Available data
"""

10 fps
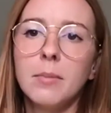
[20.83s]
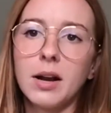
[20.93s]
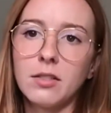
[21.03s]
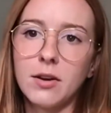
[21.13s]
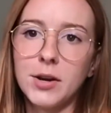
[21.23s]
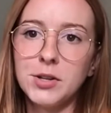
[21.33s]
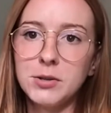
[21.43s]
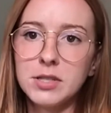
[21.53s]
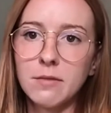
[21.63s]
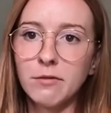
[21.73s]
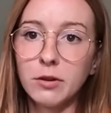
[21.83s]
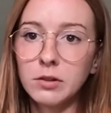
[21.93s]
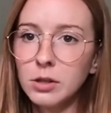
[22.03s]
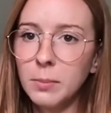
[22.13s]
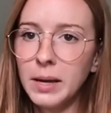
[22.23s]
but I thought I'd use them for a
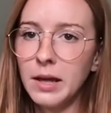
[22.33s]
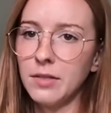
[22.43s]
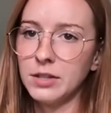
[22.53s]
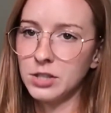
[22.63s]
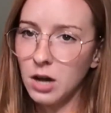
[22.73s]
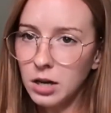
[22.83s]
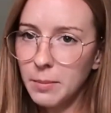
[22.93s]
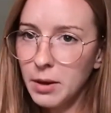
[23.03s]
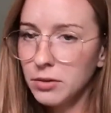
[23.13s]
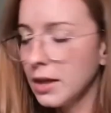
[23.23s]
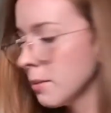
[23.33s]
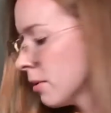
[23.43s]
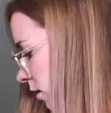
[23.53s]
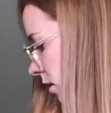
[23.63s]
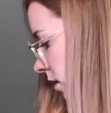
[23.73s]
little bit and then talk about
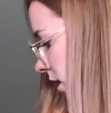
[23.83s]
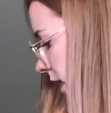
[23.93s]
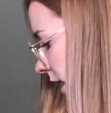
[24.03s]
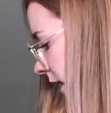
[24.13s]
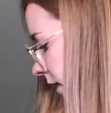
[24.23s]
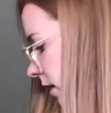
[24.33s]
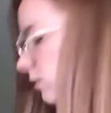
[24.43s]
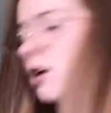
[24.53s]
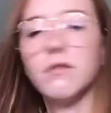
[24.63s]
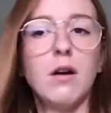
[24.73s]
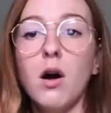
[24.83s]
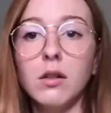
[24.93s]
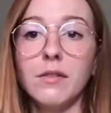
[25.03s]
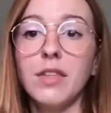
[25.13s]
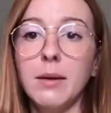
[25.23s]
them. I love all of
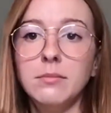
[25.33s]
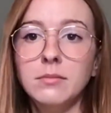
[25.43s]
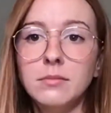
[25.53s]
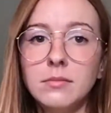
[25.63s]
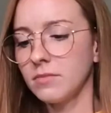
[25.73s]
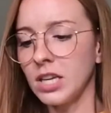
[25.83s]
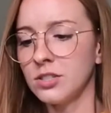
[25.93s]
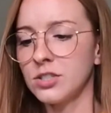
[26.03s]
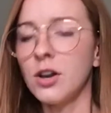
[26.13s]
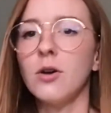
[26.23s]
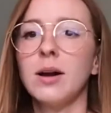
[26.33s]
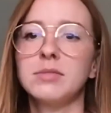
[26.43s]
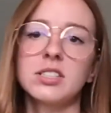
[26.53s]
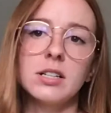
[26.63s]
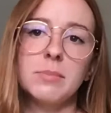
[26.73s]
them. So I'm just
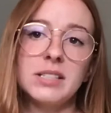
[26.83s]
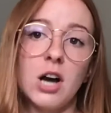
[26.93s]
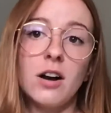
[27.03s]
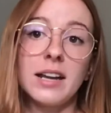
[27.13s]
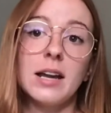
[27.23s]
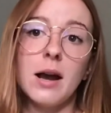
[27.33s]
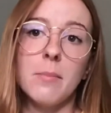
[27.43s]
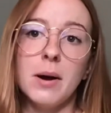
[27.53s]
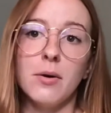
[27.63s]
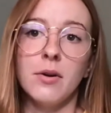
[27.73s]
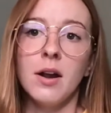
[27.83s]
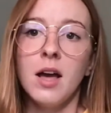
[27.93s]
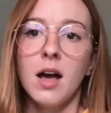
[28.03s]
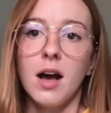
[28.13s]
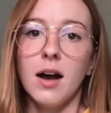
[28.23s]
gonna be talking about
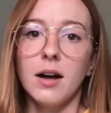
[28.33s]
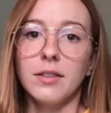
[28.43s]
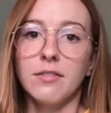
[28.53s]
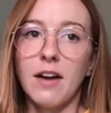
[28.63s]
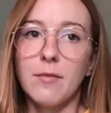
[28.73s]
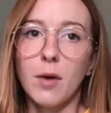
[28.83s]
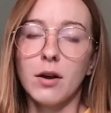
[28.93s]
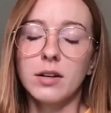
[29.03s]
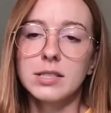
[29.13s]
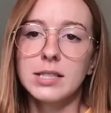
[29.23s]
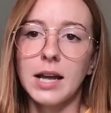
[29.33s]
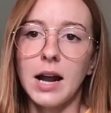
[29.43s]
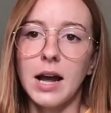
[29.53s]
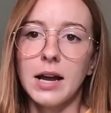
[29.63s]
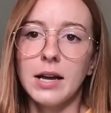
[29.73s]
the 5 products that
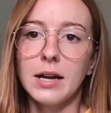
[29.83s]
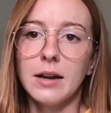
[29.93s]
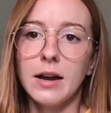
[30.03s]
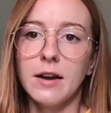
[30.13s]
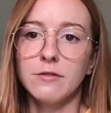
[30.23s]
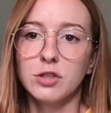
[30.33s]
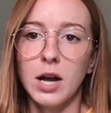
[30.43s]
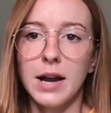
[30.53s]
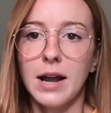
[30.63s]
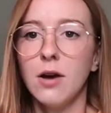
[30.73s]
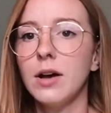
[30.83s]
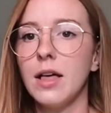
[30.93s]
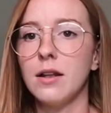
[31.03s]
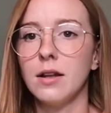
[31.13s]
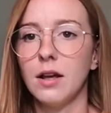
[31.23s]
I have tried out and
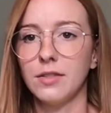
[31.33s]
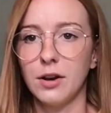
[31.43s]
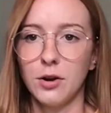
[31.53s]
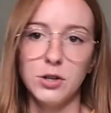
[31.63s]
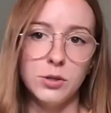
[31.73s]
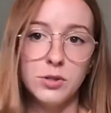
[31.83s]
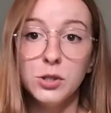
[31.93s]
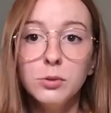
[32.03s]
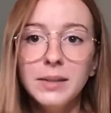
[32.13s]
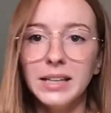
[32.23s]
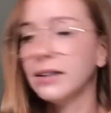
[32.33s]
that are new to me.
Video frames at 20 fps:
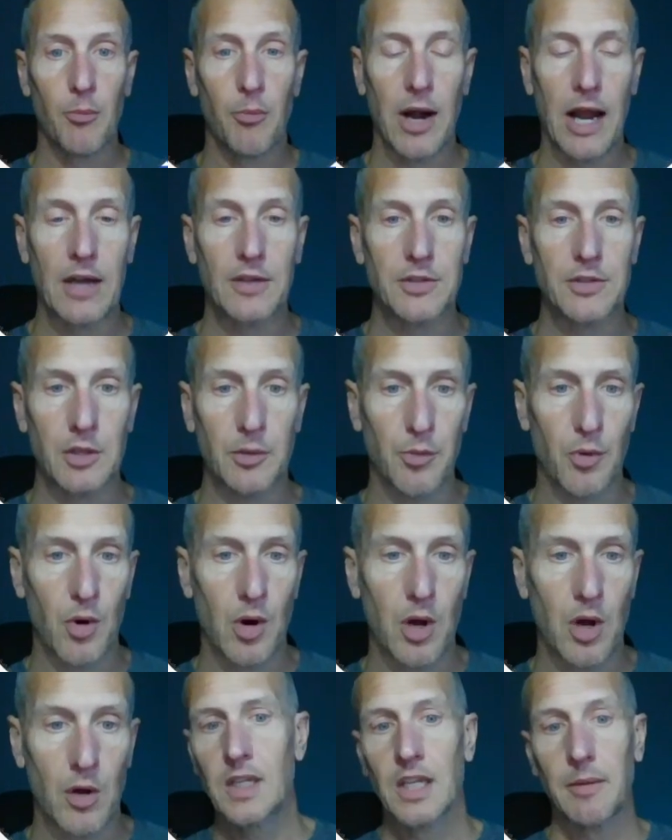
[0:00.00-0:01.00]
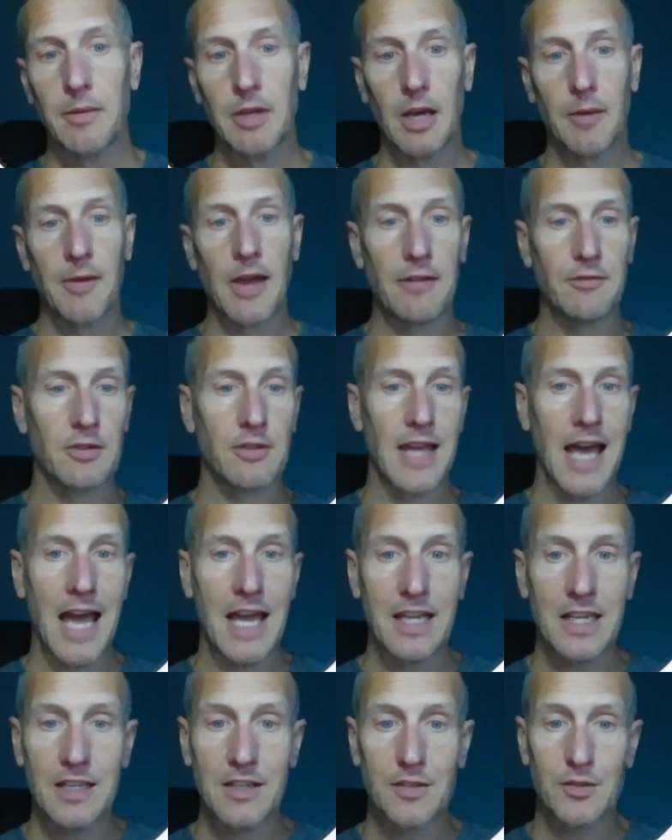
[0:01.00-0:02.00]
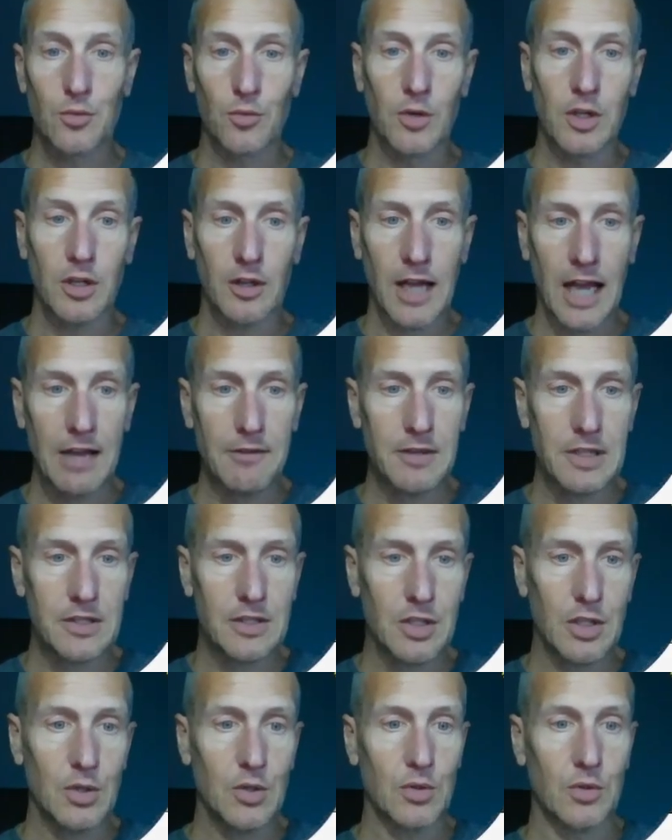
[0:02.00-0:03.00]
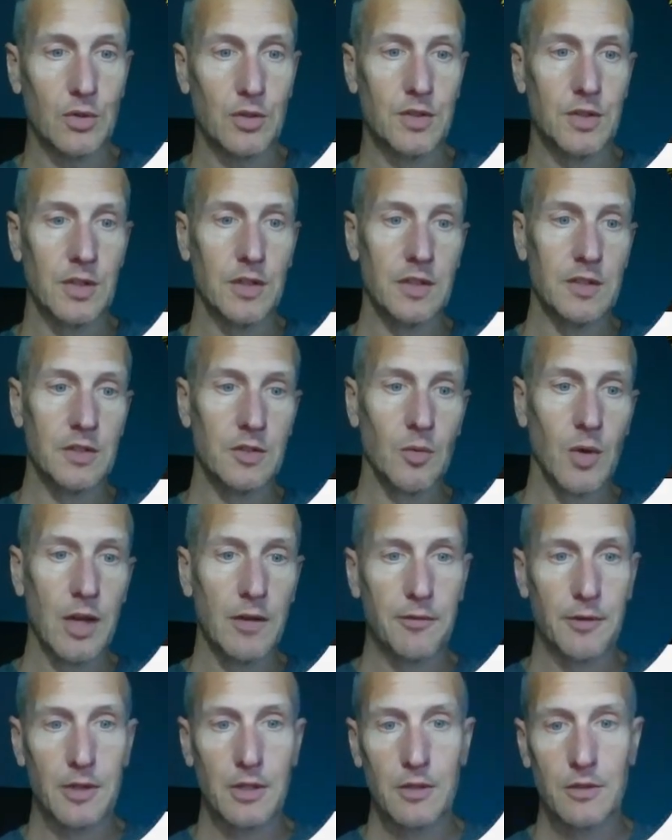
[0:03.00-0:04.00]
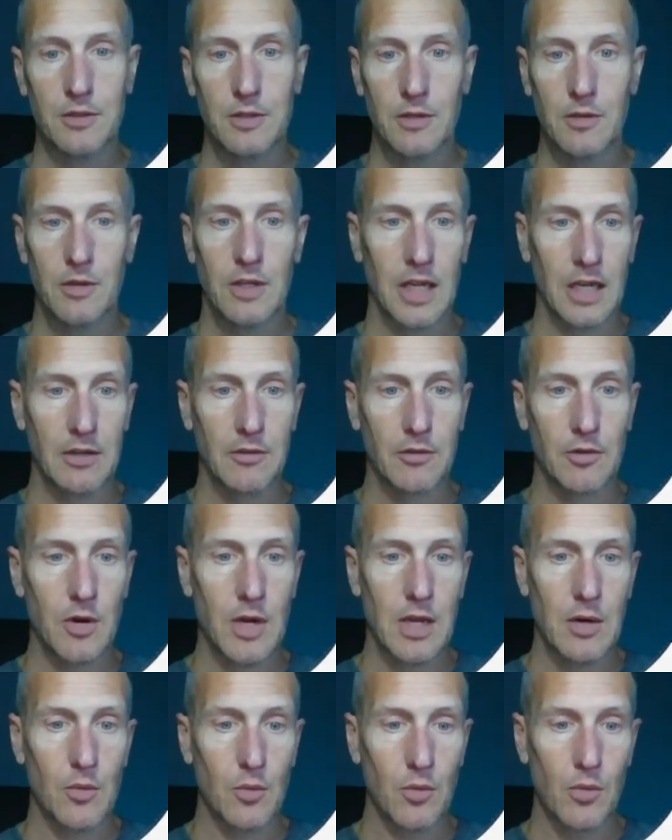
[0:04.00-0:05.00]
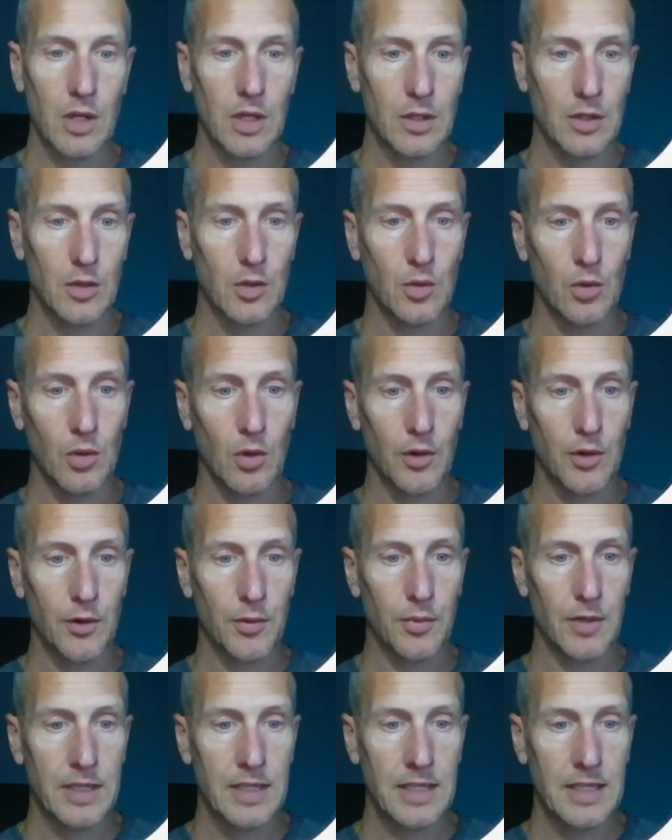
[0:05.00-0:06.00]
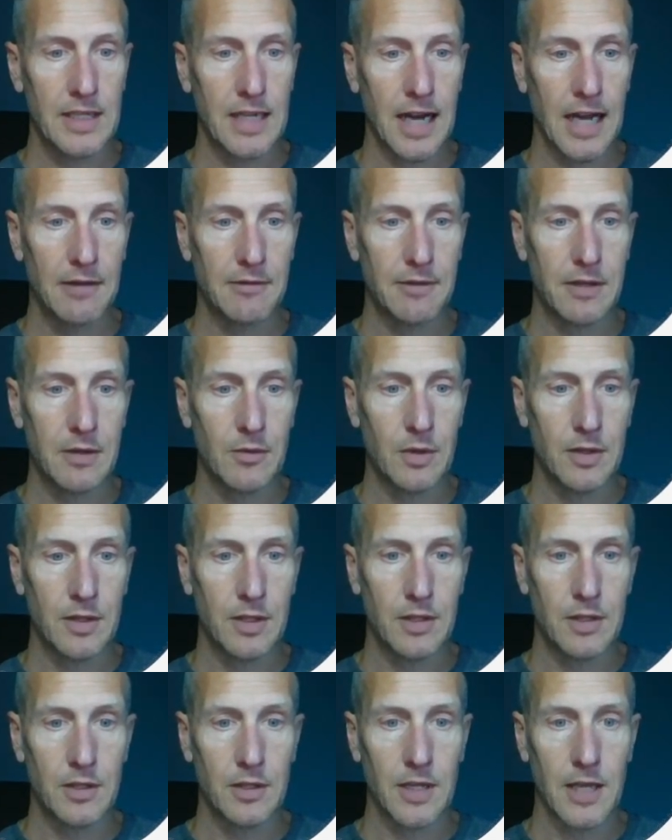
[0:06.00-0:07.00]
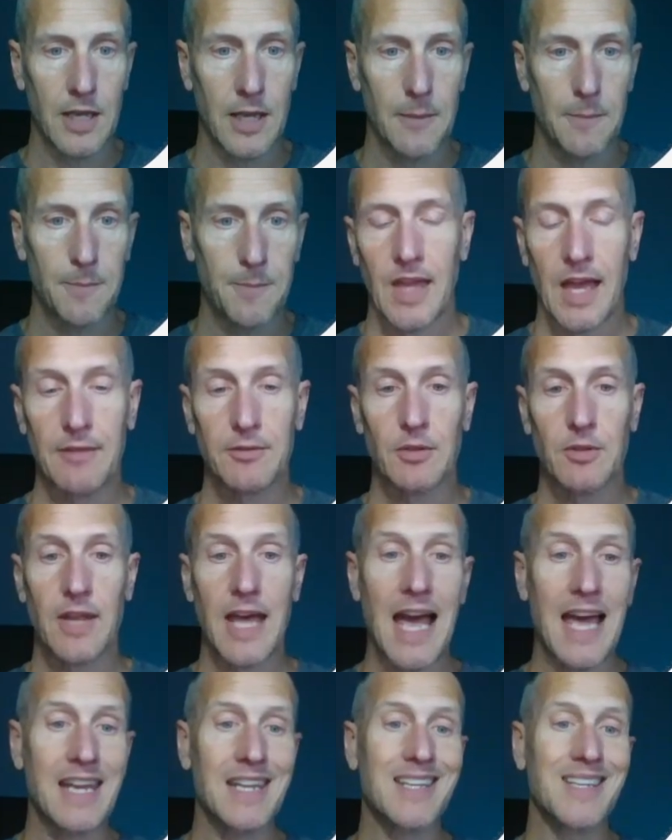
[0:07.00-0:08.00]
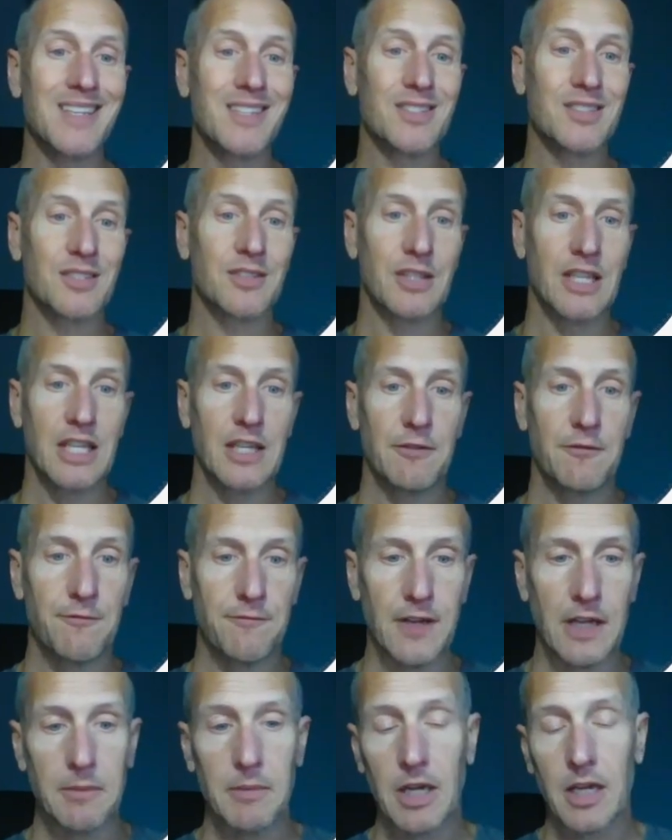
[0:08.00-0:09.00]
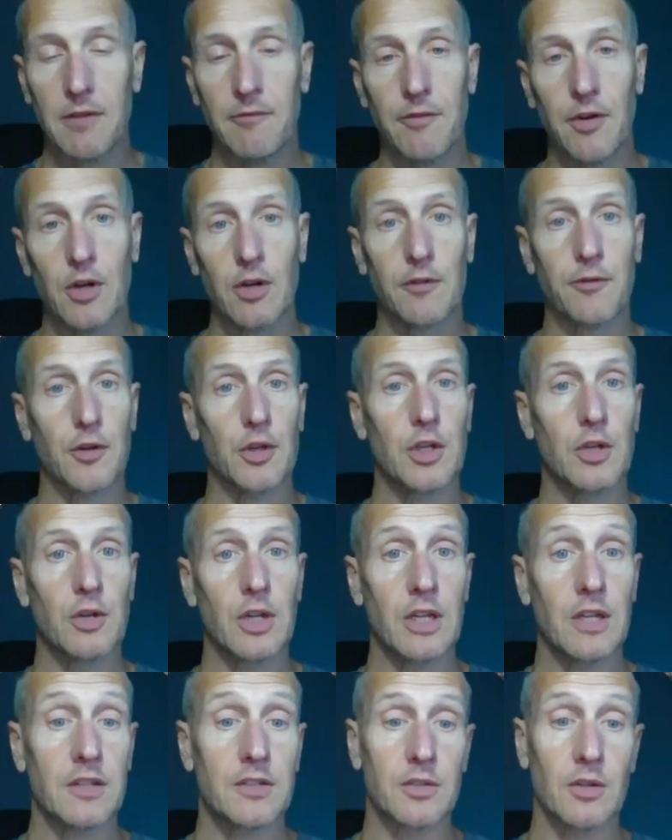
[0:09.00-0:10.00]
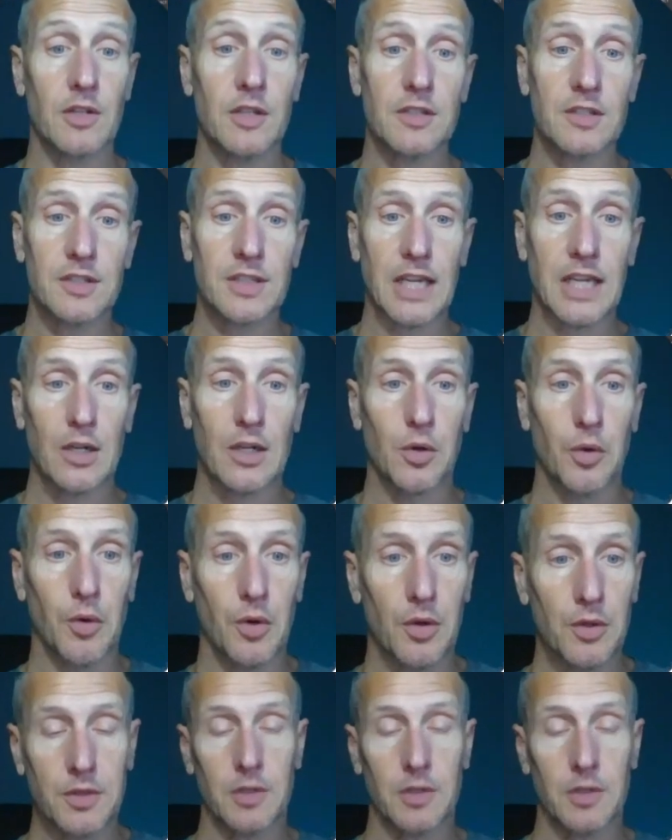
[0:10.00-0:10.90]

Browser Pro. Coming up after that is Real Ivy two. So this is a way for you to kind of create really cool three D Ivy within your game. After that is the Figma Converter for Unity. So this is kind of cool.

"""

Problem to solve
Each record should be printed again precisely, though not its pictures.

Written answer
10 fps
[20.83s]
[20.93s]
[21.03s]
[21.13s]
[21.23s]
[21.33s]
[21.43s]
[21.53s]
[21.63s]
[21.73s]
[21.83s]
[21.93s]
[22.03s]
[22.13s]
[22.23s]
but I thought I'd use them for a
[22.33s]
[22.43s]
[22.53s]
[22.63s]
[22.73s]
[22.83s]
[22.93s]
[23.03s]
[23.13s]
[23.23s]
[23.33s]
[23.43s]
[23.53s]
[23.63s]
[23.73s]
little bit and then talk about
[23.83s]
[23.93s]
[24.03s]
[24.13s]
[24.23s]
[24.33s]
[24.43s]
[24.53s]
[24.63s]
[24.73s]
[24.83s]
[24.93s]
[25.03s]
[25.13s]
[25.23s]
them. I love all of
[25.33s]
[25.43s]
[25.53s]
[25.63s]
[25.73s]
[25.83s]
[25.93s]
[26.03s]
[26.13s]
[26.23s]
[26.33s]
[26.43s]
[26.53s]
[26.63s]
[26.73s]
them. So I'm just
[26.83s]
[26.93s]
[27.03s]
[27.13s]
[27.23s]
[27.33s]
[27.43s]
[27.53s]
[27.63s]
[27.73s]
[27.83s]
[27.93s]
[28.03s]
[28.13s]
[28.23s]
gonna be talking about
[28.33s]
[28.43s]
[28.53s]
[28.63s]
[28.73s]
[28.83s]
[28.93s]
[29.03s]
[29.13s]
[29.23s]
[29.33s]
[29.43s]
[29.53s]
[29.63s]
[29.73s]
the 5 products that
[29.83s]
[29.93s]
[30.03s]
[30.13s]
[30.23s]
[30.33s]
[30.43s]
[30.53s]
[30.63s]
[30.73s]
[30.83s]
[30.93s]
[31.03s]
[31.13s]
[31.23s]
I have tried out and
[31.33s]
[31.43s]
[31.53s]
[31.63s]
[31.73s]
[31.83s]
[31.93s]
[32.03s]
[32.13s]
[32.23s]
[32.33s]
that are new to me.
Video frames at 20 fps:
[0:00.00-0:01.00]
[0:01.00-0:02.00]
[0:02.00-0:03.00]
[0:03.00-0:04.00]
[0:04.00-0:05.00]
[0:05.00-0:06.00]
[0:06.00-0:07.00]
[0:07.00-0:08.00]
[0:08.00-0:09.00]
[0:09.00-0:10.00]
[0:10.00-0:10.90]

Browser Pro. Coming up after that is Real Ivy two. So this is a way for you to kind of create really cool three D Ivy within your game. After that is the Figma Converter for Unity. So this is kind of cool.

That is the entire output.